= Activity =
Pictures in the records below must be left out. Return exactly the lines from the line with "[0:01.00-0:02.00]" to the line with "Lip reading: Some", both included.
══ Recorded information
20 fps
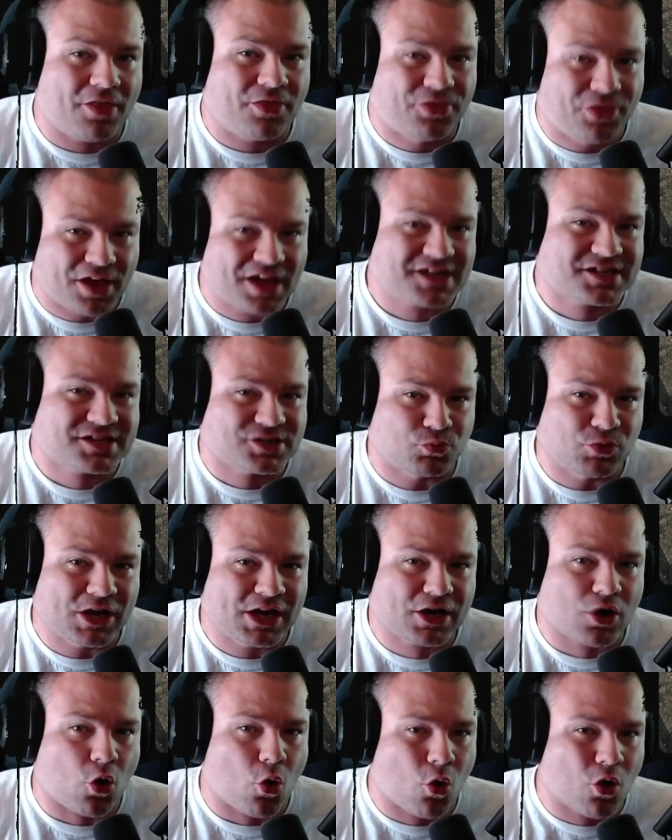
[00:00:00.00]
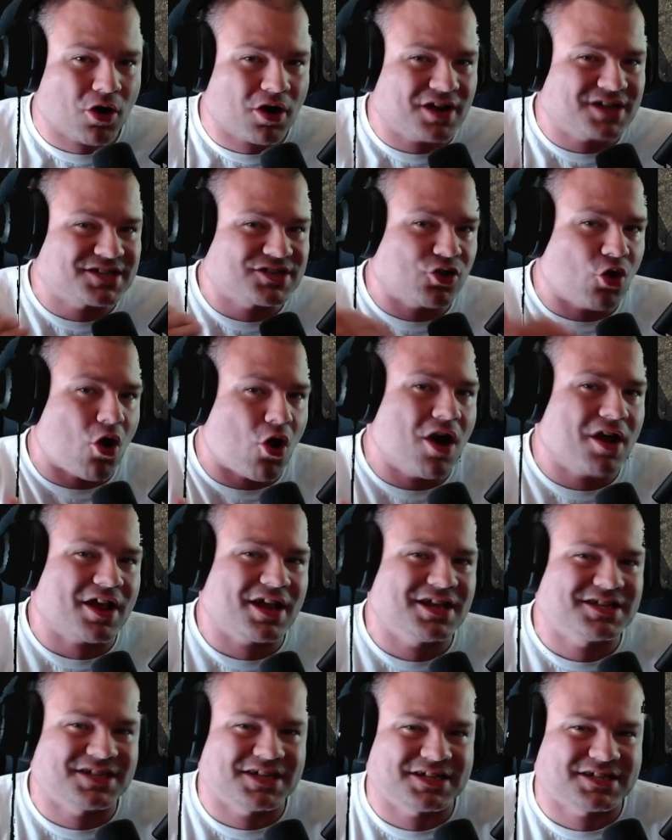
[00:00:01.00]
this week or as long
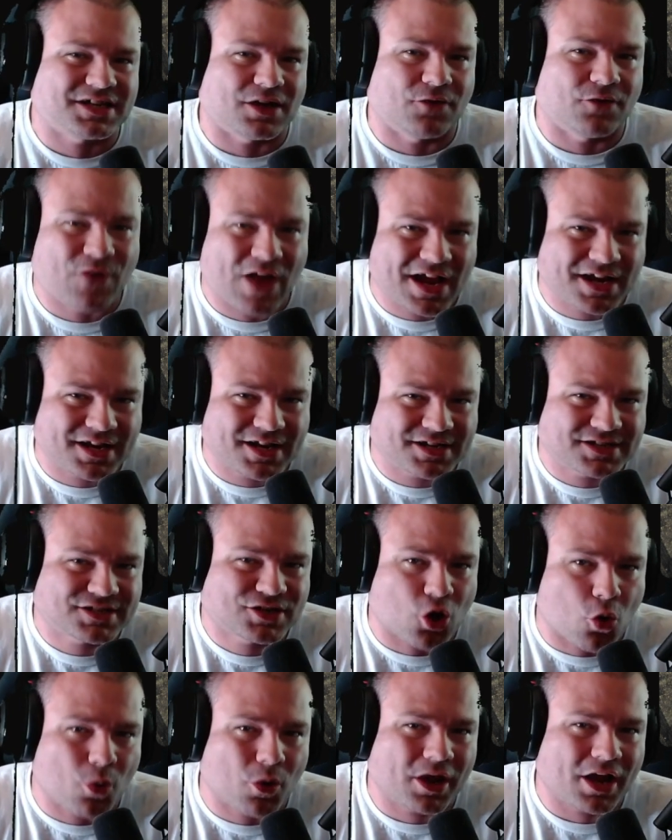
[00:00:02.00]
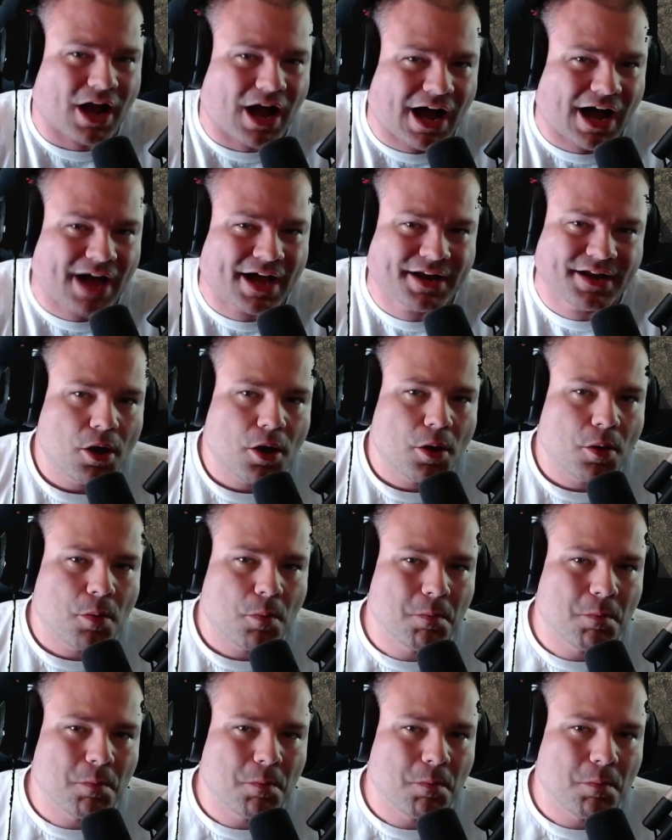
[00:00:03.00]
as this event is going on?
════
══ Recorded information
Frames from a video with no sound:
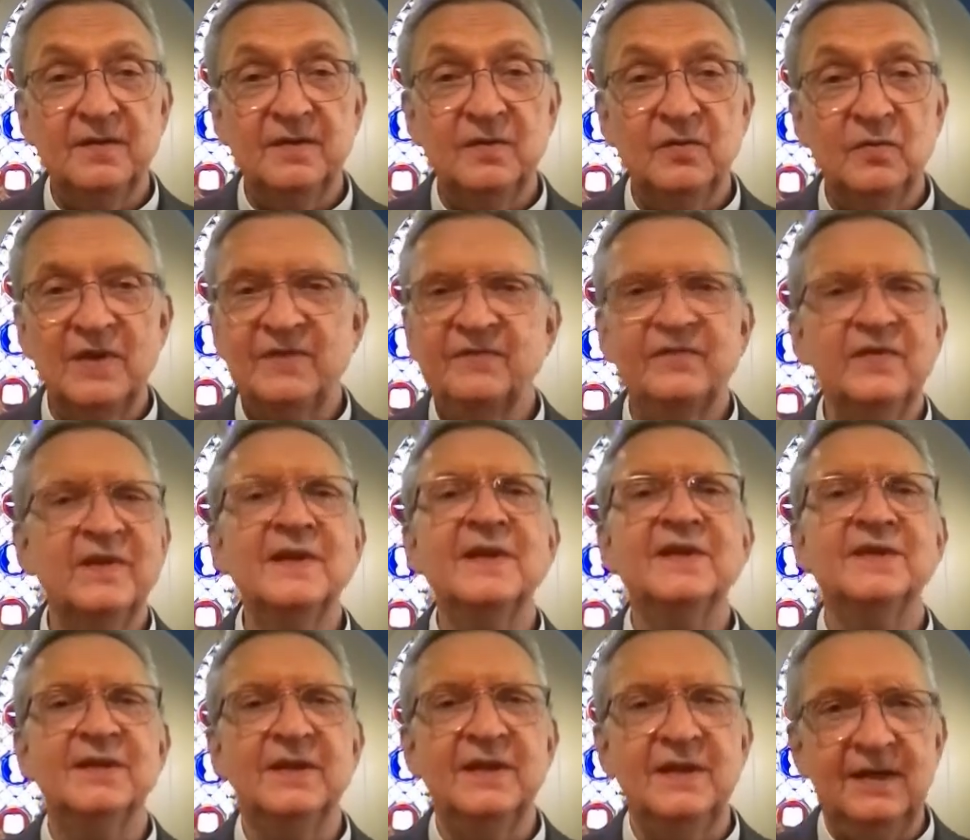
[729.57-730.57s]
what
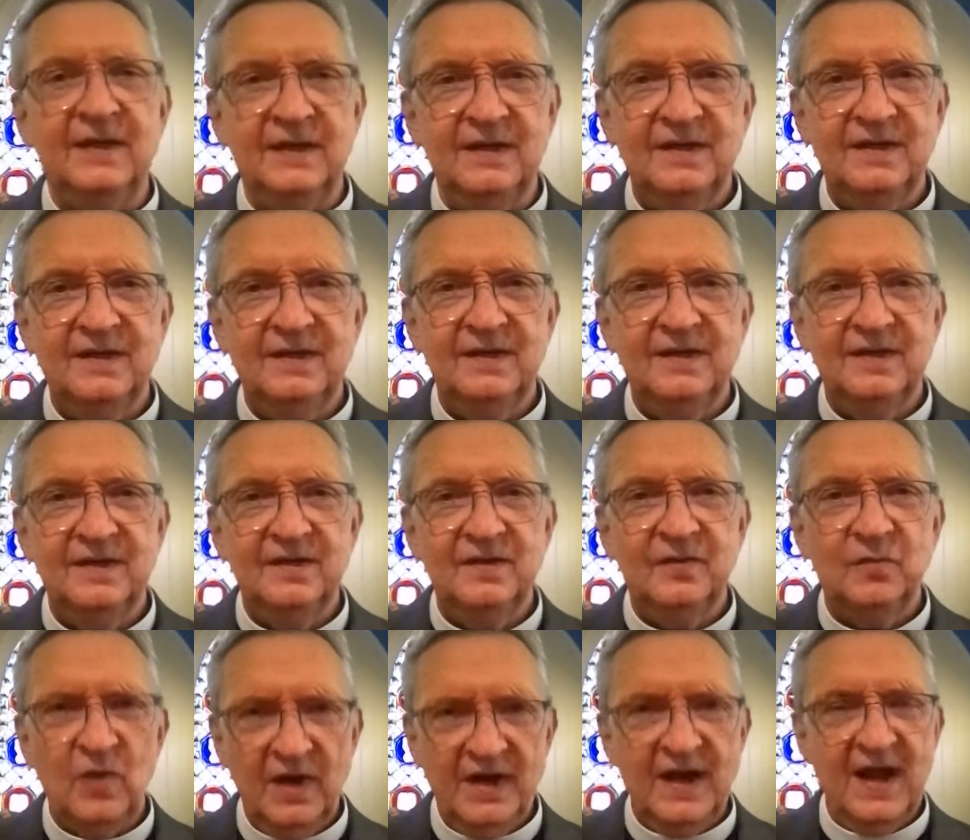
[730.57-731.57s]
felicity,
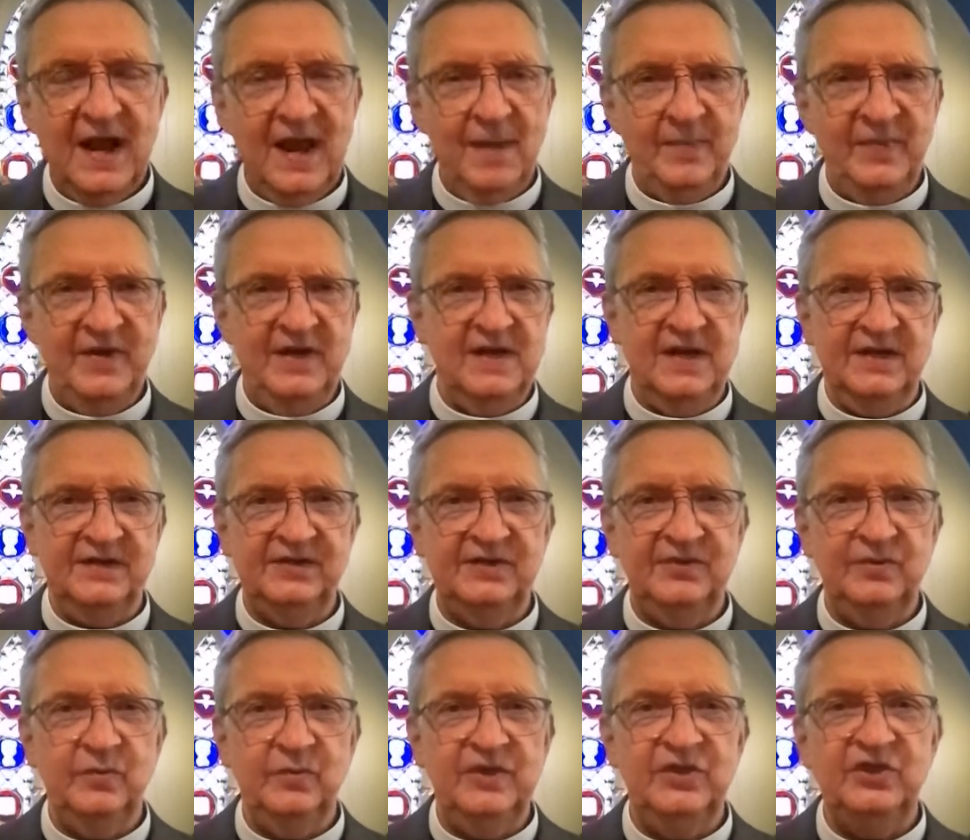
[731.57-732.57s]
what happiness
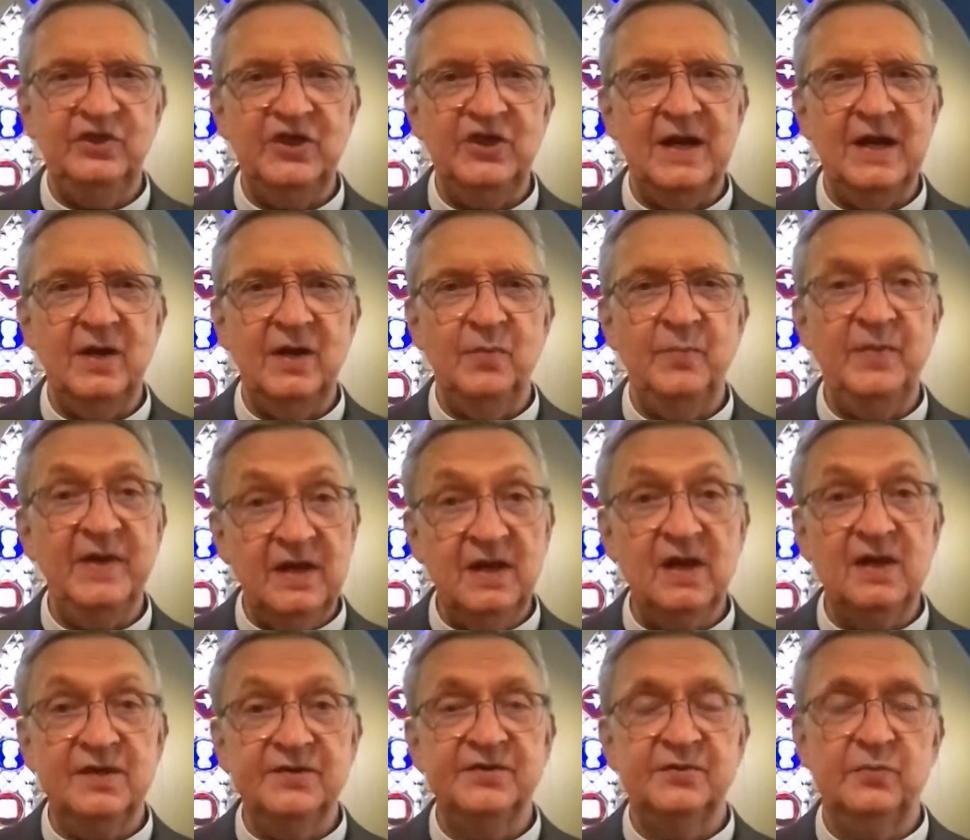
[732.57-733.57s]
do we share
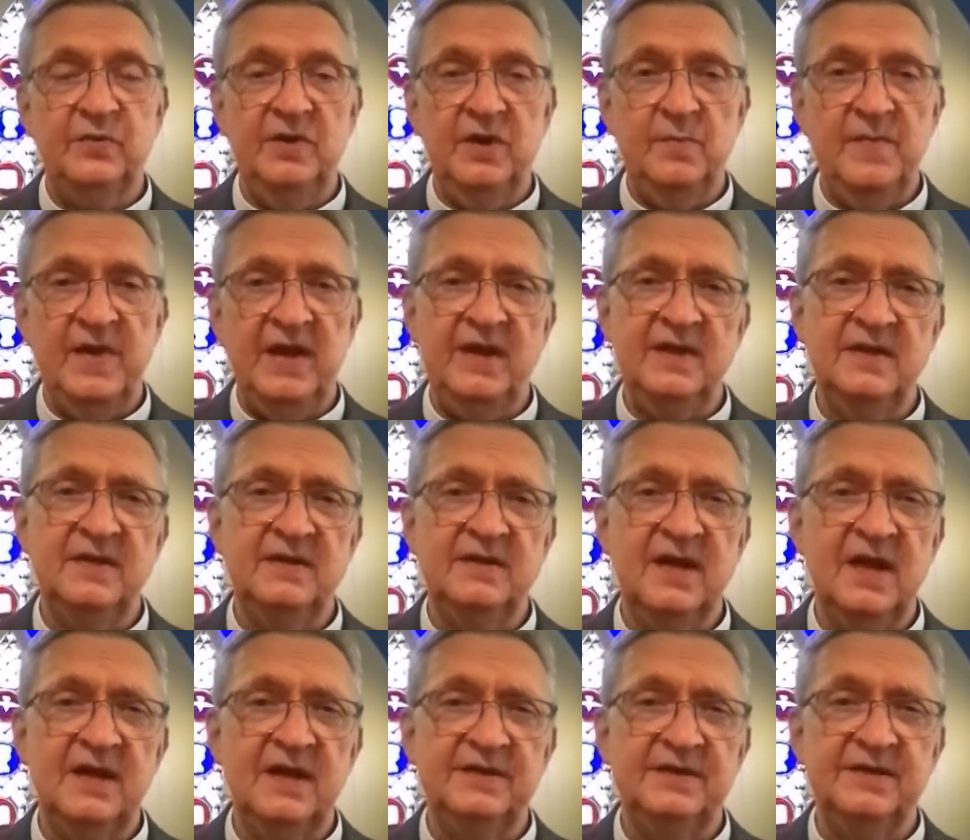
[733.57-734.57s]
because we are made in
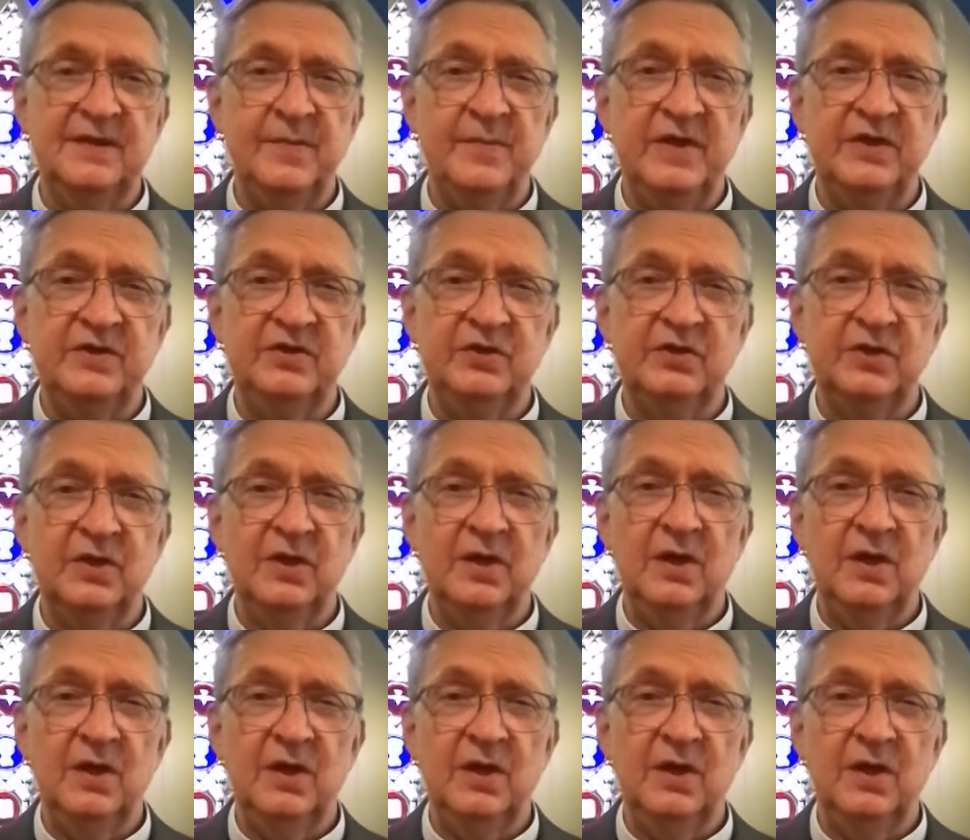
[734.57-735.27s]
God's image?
════
══ Recorded information
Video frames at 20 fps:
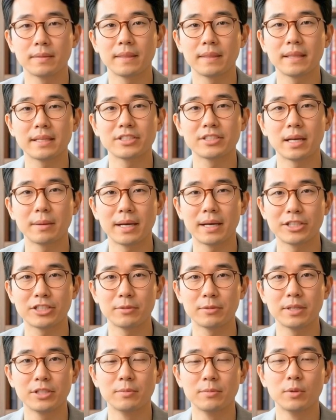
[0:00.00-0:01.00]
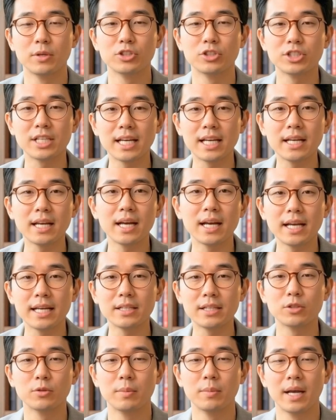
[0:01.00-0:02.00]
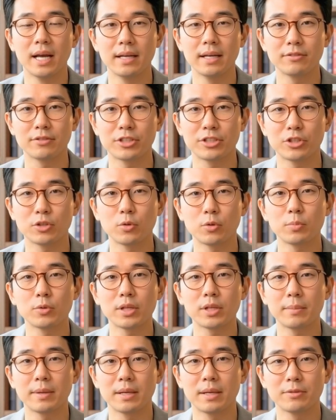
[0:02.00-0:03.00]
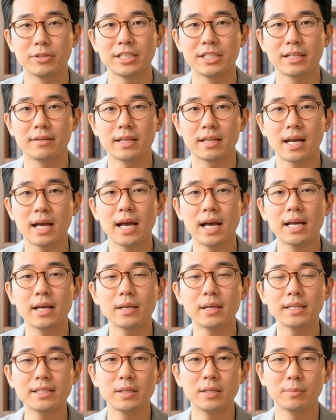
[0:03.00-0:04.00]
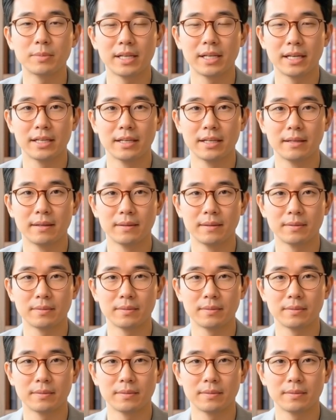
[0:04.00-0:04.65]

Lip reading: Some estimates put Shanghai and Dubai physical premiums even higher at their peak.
════
= Result of this exercise =
[0:01.00-0:02.00]
[0:02.00-0:03.00]
[0:03.00-0:04.00]
[0:04.00-0:04.65]

Lip reading: Some estimates put Shanghai and Dubai physical premiums even higher at their peak.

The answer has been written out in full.